I first discovered the stuff this winter when, for the third year in a row, an excruciating and as yet undiagnosed pain came back above my ankles. After downing a troubling amount of ibuprofen, trying five different pairs of ski boots, and consulting with over a dozen boot fitters and several orthopedic surgeons, I started rubbing my ankles down with Lazarus Naturals CBD balm. It’s potent—half a teaspoon has 50 milligrams of CBD, and I regularly use more than that—but for the first time since 2017, I didn’t have to pause my ski season to let the inflammation in my ankles subside. I’m convinced the balm had something to do with it, along with dedicated icing, stretching, mobility work, and ski boots modified to fit my weird feet. I applied it every night before bed and also kept a tub in my car to rub on after a long day on the mountain. When an ongoing hip problem flared up, or my instep was bruised from seven straight days in touring boots, I smeared it in those areas, too. (Another bonus: It smells fantastic. The Portland Rose balm is sweet and potent without being overbearing and was a welcome change during a January hut trip with 14 people in close quarters. And one time, some guy in the Taos Ski Valley parking lot complimented the scent from 15 feet away, which was the first time anyone has ever noticed a pleasant smell coming from the trunk of my car midwinter.)
Now, as I enjoy warm, dry-weather sports, I’m rubbing the balm on fresh bruises, achy joints, and knots in my shoulders. I even put it on sunburns. If I’m dealing with a chronic condition, I apply the balm daily and increase my usage whenever things start to get sore.
Still, I don’t know how or why it works. While there are countless anecdotes like mine, the research on topical CBD’s efficacy is inconclusive. There are some promising studies that indicate it may have real pain-relieving and anti-inflammatory benefits, though there are plenty of experts who would chalk it all up to a placebo effect. But honestly, given my own experience with it, placebo’s good enough for me.

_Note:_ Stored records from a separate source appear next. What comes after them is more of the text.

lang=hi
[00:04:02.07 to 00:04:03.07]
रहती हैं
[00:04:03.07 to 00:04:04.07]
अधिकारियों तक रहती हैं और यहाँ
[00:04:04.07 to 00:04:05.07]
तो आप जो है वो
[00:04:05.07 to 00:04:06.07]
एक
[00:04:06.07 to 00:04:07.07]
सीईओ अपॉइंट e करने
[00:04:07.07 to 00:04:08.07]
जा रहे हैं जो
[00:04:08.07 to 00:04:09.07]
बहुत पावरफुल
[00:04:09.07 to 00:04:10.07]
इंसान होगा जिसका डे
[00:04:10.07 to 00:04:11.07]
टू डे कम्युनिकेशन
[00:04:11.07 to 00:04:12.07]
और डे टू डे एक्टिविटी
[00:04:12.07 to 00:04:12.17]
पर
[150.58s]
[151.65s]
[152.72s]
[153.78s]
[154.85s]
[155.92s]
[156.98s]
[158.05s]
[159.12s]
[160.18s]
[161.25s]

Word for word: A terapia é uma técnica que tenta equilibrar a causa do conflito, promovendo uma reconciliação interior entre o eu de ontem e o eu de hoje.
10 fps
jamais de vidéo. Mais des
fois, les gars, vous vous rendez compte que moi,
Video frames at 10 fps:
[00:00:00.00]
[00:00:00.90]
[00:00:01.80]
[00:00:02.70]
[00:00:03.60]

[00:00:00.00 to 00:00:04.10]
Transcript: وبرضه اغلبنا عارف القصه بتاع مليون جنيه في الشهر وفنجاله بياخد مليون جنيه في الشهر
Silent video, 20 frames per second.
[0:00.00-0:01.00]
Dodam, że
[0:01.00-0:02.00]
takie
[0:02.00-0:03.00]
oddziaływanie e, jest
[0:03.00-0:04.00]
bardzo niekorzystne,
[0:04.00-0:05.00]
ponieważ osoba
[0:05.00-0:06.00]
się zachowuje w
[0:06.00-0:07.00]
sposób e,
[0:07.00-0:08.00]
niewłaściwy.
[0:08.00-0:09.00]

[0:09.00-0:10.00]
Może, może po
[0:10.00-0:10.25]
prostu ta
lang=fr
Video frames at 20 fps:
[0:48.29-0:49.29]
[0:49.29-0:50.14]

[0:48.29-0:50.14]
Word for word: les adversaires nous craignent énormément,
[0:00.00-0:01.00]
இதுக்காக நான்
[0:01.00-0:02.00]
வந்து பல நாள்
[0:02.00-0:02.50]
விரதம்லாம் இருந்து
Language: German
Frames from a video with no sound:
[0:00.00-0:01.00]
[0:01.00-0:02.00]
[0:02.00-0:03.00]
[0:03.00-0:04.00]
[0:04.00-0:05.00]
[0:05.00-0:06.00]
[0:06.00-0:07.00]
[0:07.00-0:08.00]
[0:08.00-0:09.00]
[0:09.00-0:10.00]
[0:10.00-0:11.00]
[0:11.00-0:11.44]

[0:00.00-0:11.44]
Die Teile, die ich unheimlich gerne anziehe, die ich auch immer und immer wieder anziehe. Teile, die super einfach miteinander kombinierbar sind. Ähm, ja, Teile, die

I do have one theory as to why CBD works so well for me, though. A tai chi instructor once told me that she had students experiencing joint pain practice “knee love” throughout her class. They would take a few seconds to simply rub their knees vigorously with their hands, one after the other. Maybe it got the blood flowing or reminded their brain to fire up nerve endings. Maybe it was just a nice gesture that put their mind in the right place. At the risk of sounding a little woo-woo, I think of applying CBD balm in a similar way: it’s a sweet little ritual, where I can take a moment to acknowledge and pay attention to the parts of my body suffering for the cause. The cause, of course, being long days at the crag with friends, fast singletrack descents, and the weightless feeling of a powder turn.